A federal judge in San Francisco  has granted class-action status to a lawsuit brought by three Uber drivers against the on-demand ride company.

The decision issued today by US District Judge Edward Chen means as many as 160,000 Uber drivers in California could join the case seeking mileage and tip reimbursement from the company, presently valued at $51 billion. The drivers can now collectively challenge the company on the main issue of worker misclassification—whether drivers should actually be considered employees of Uber under the law rather than independent contractors.

The decision applies to all UberBlack, UberX, and UberSUV drivers who have driven for Uber in the state of California at any time since August 2009. However, it excluded Uber drivers who work for a third-party company and more recent drivers who are bound by Uber’s 2014 arbitration clause.
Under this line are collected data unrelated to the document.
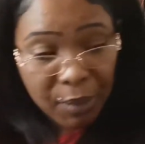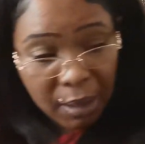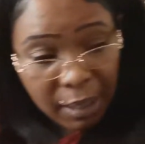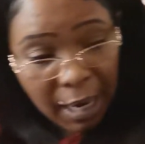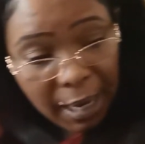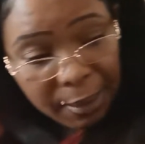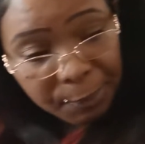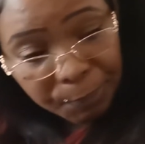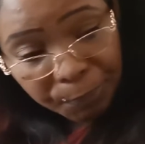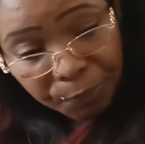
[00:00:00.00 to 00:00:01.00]
Okay,
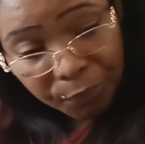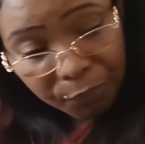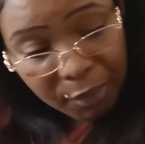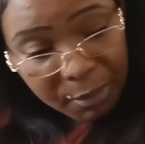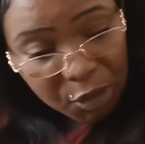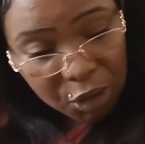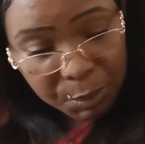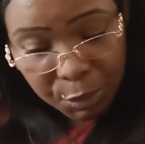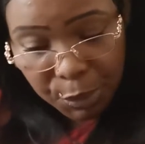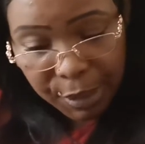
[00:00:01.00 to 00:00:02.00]
let me
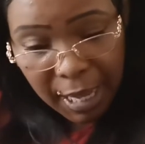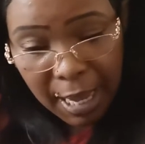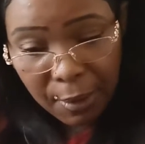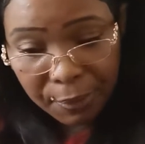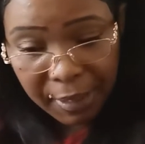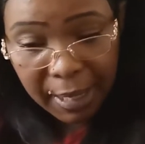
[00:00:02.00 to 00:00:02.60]
just put that out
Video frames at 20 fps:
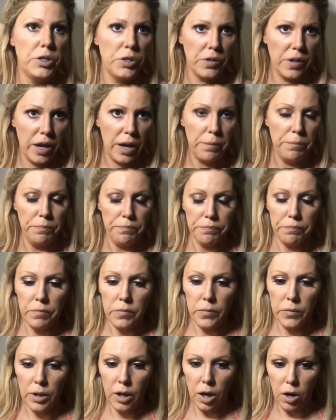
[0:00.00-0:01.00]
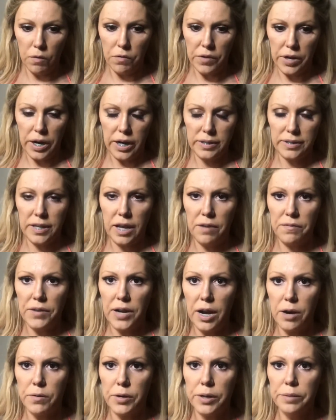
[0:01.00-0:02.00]
do that over the next half
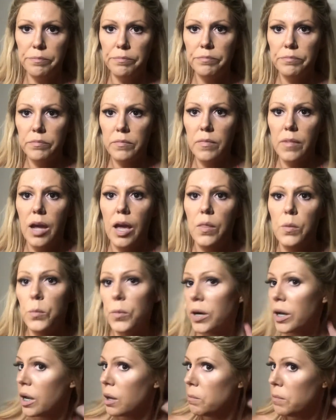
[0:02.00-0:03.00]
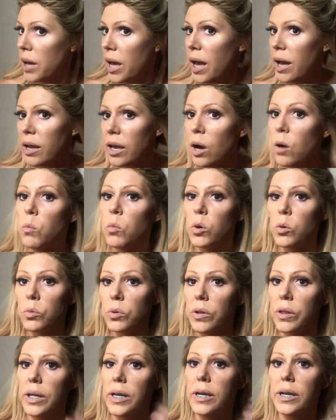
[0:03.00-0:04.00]
an hour, and then we're gonna come back and we're
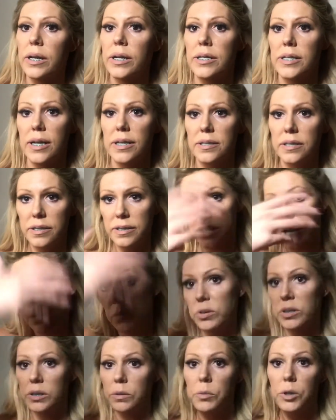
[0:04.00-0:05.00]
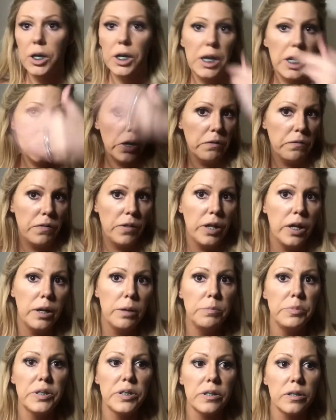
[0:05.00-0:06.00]
really gonna test this out with some good hair
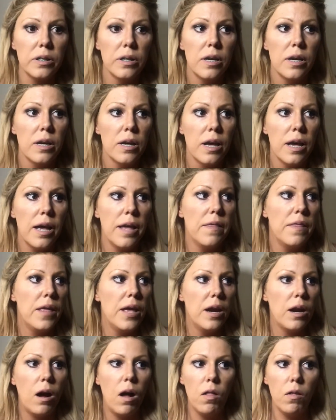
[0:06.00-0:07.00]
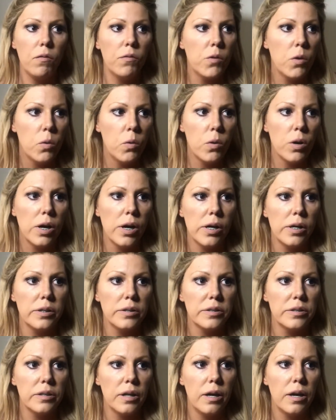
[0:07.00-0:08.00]
flips. And then I'll, of
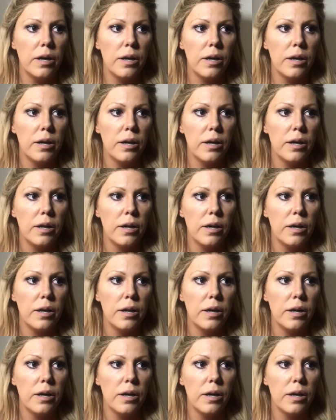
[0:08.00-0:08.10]
course,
For now, Chen also did not grant class-certification for related expenses, including gas and vehicle maintenance.

“This decision is a major victory for Uber drivers,” says Shannon Liss-Riordan, the Boston lawyer who is representing the Uber drivers in the case.

“It will allow thousands of Uber drivers to participate in this case to challenge their misclassification as independent contractors, as well as to attempt to recover the tips that Uber advertised to customers are included in the fare, but are not in fact distributed to the drivers.”

In arguing against class-action status, Uber tried to show in court that the idea of a typical Uber driver was a false notion, meaning that no individual plaintiffs could truly represent the interests of all drivers.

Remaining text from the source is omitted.